- _TASK GOAL_
Print exactly the lines of the listing below from the one containing "[00:00:01.00 to 00:00:02.00]" through the final line, both included, and no pictures.

- _RECORDED INFORMATION_
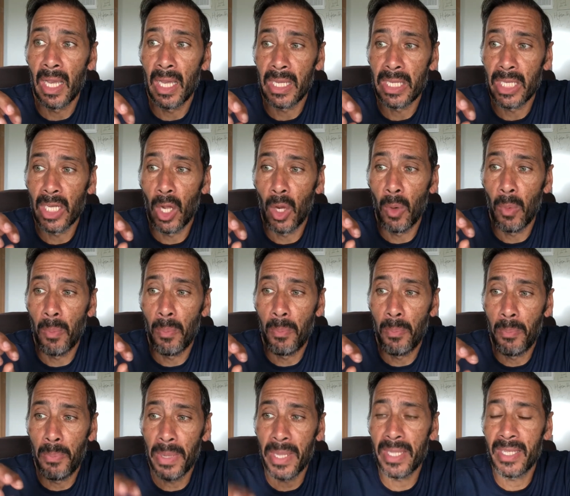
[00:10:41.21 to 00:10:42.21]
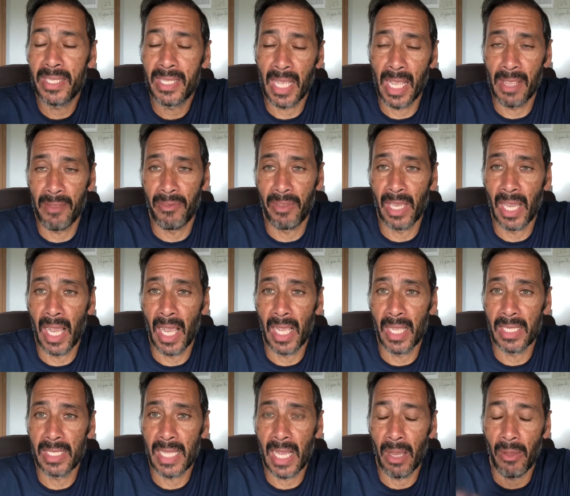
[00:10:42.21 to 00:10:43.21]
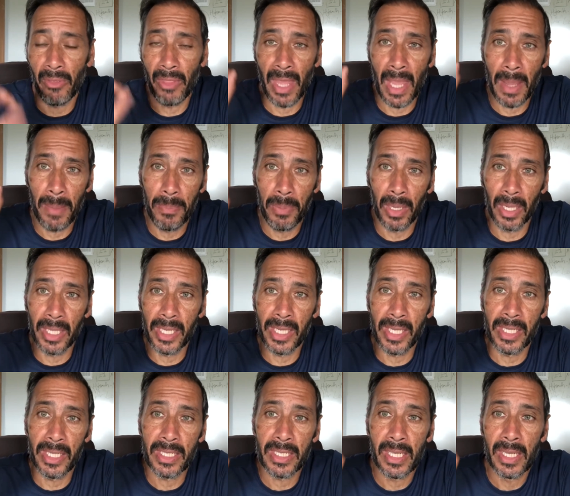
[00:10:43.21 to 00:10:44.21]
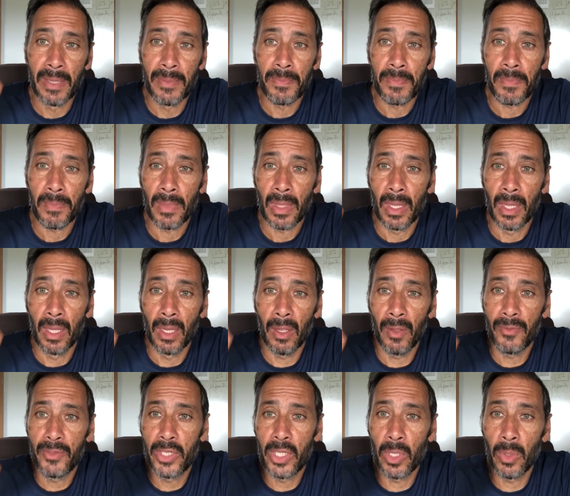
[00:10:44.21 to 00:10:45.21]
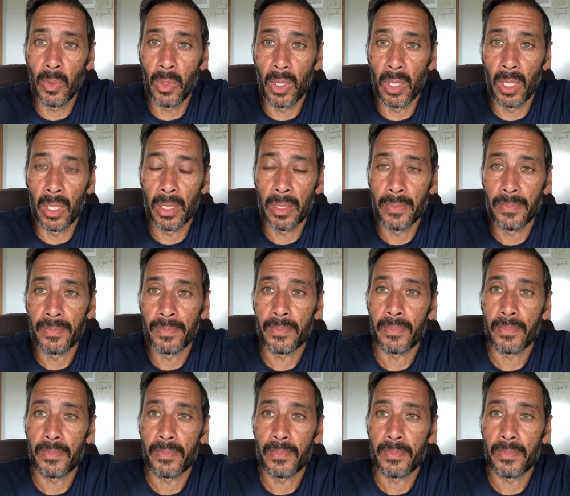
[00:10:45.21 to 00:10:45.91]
You know, be safe, guys, out there, please. Love to you all.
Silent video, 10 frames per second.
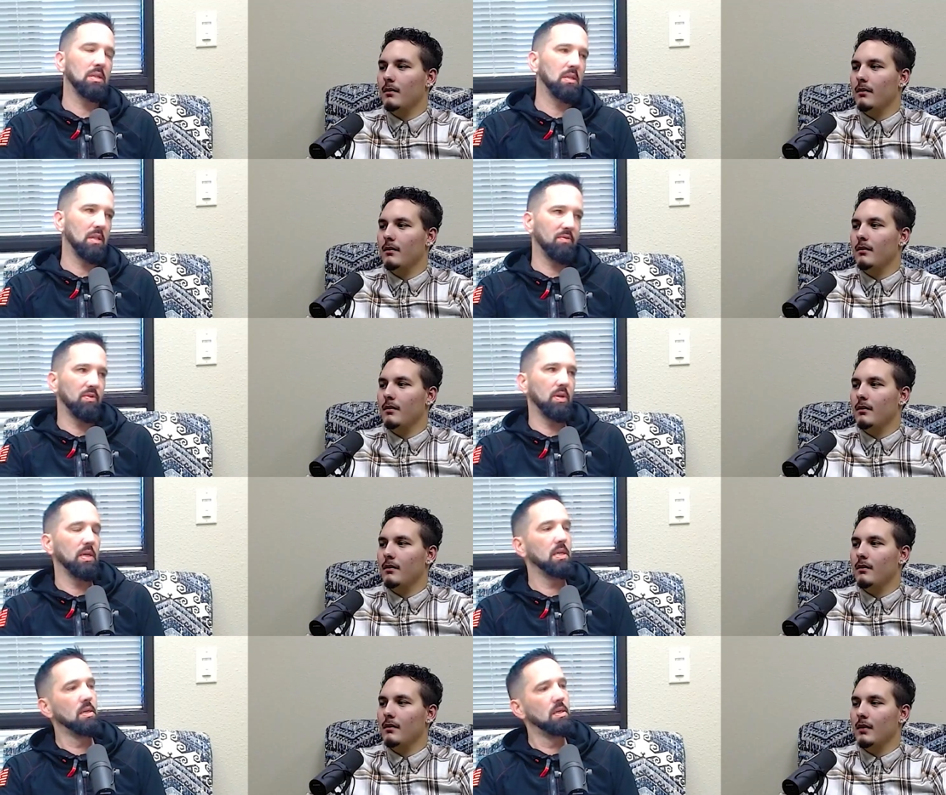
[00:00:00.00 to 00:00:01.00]
Speaker 1: deliver it.
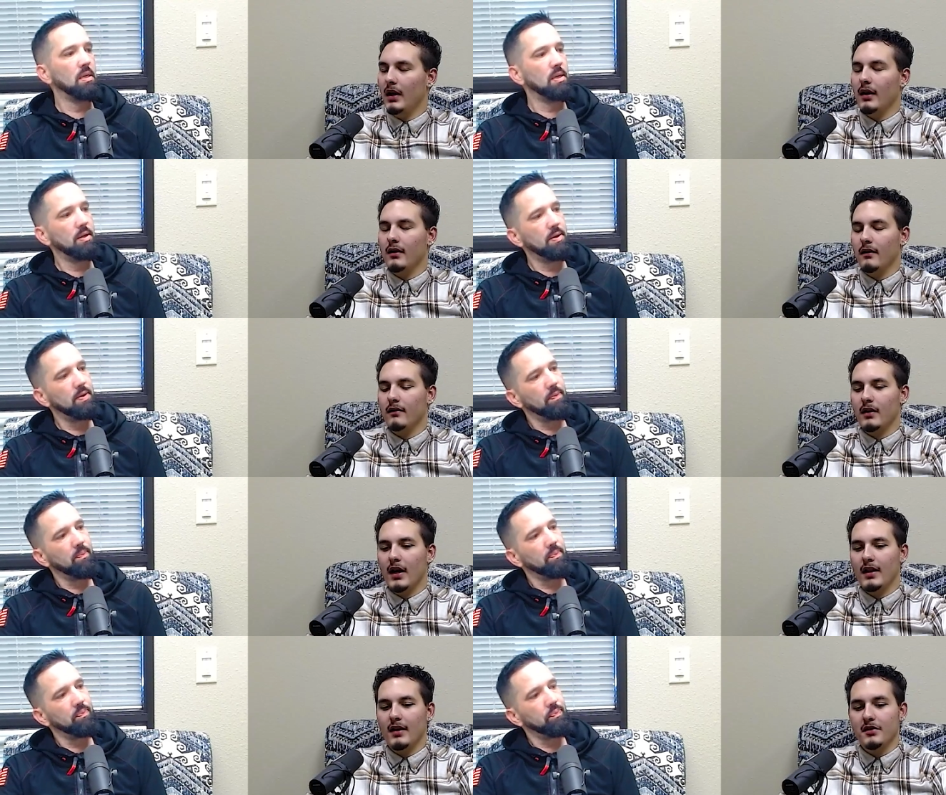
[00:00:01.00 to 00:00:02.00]
Speaker 2: Yeah, definitely. I
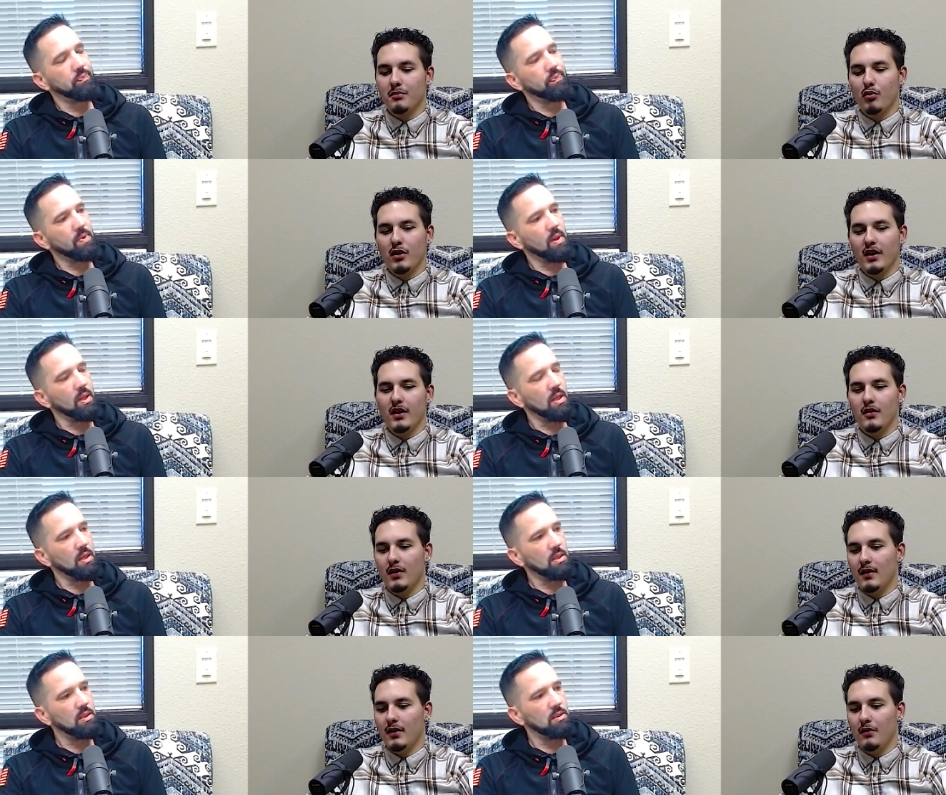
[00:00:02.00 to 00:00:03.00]
think it's important that you
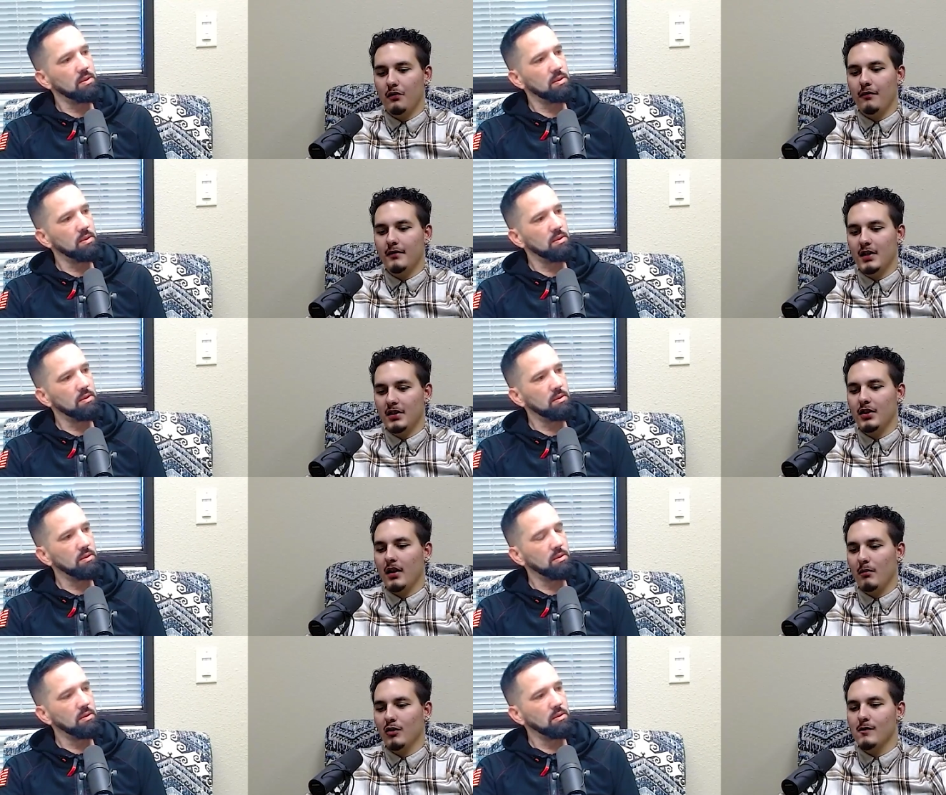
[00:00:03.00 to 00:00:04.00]
you've touched on it
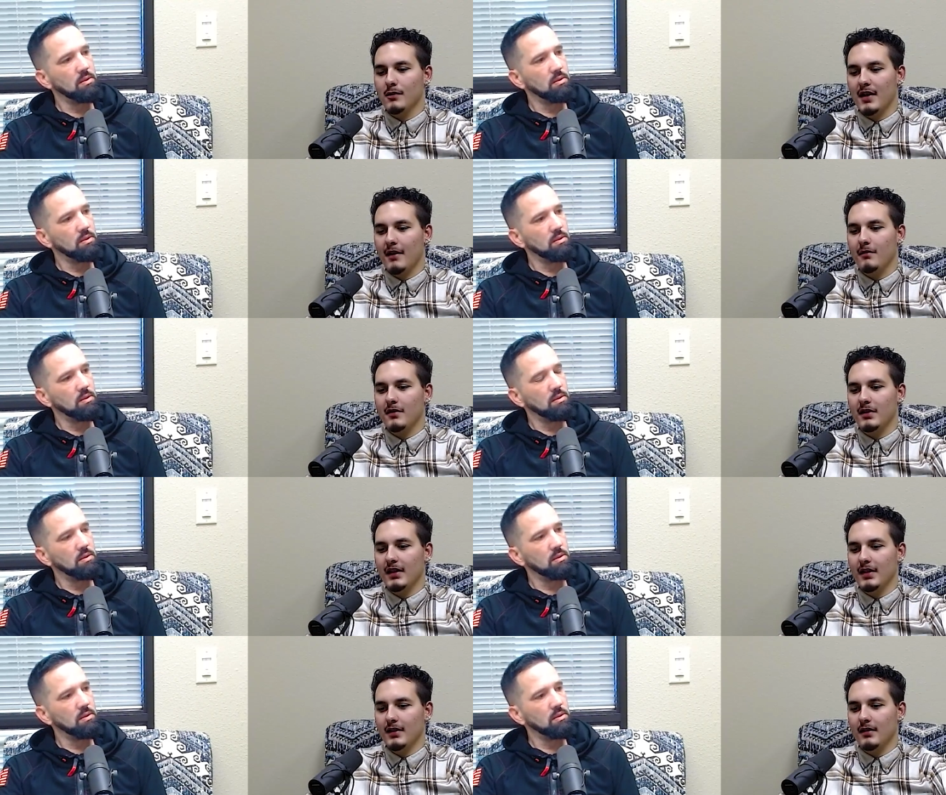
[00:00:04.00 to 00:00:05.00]
multiple times
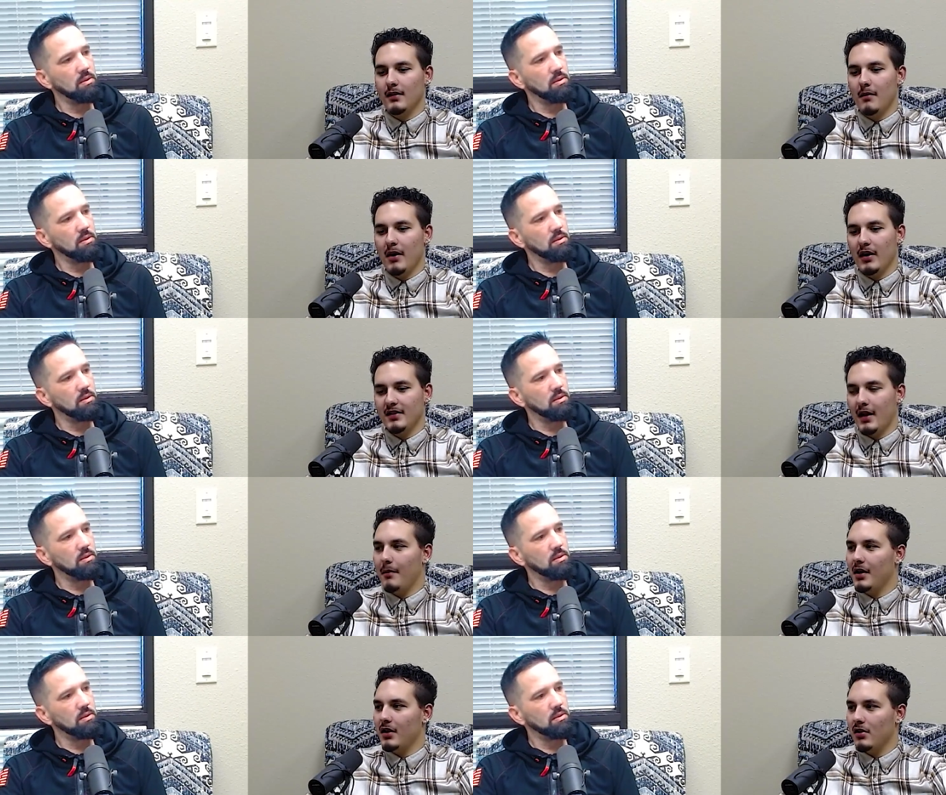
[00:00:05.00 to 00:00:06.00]
about
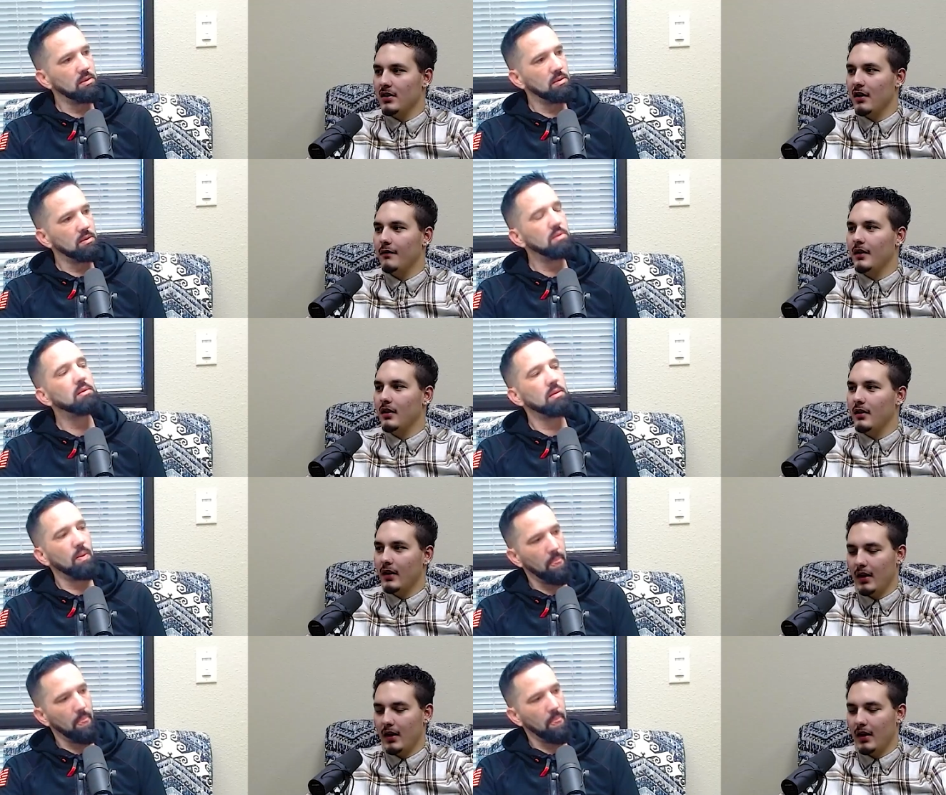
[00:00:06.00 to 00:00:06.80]
examining yourself and and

- _RESULT OF THIS EXERCISE_
[00:00:01.00 to 00:00:02.00]
Speaker 2: Yeah, definitely. I
[00:00:02.00 to 00:00:03.00]
think it's important that you
[00:00:03.00 to 00:00:04.00]
you've touched on it
[00:00:04.00 to 00:00:05.00]
multiple times
[00:00:05.00 to 00:00:06.00]
about
[00:00:06.00 to 00:00:06.80]
examining yourself and and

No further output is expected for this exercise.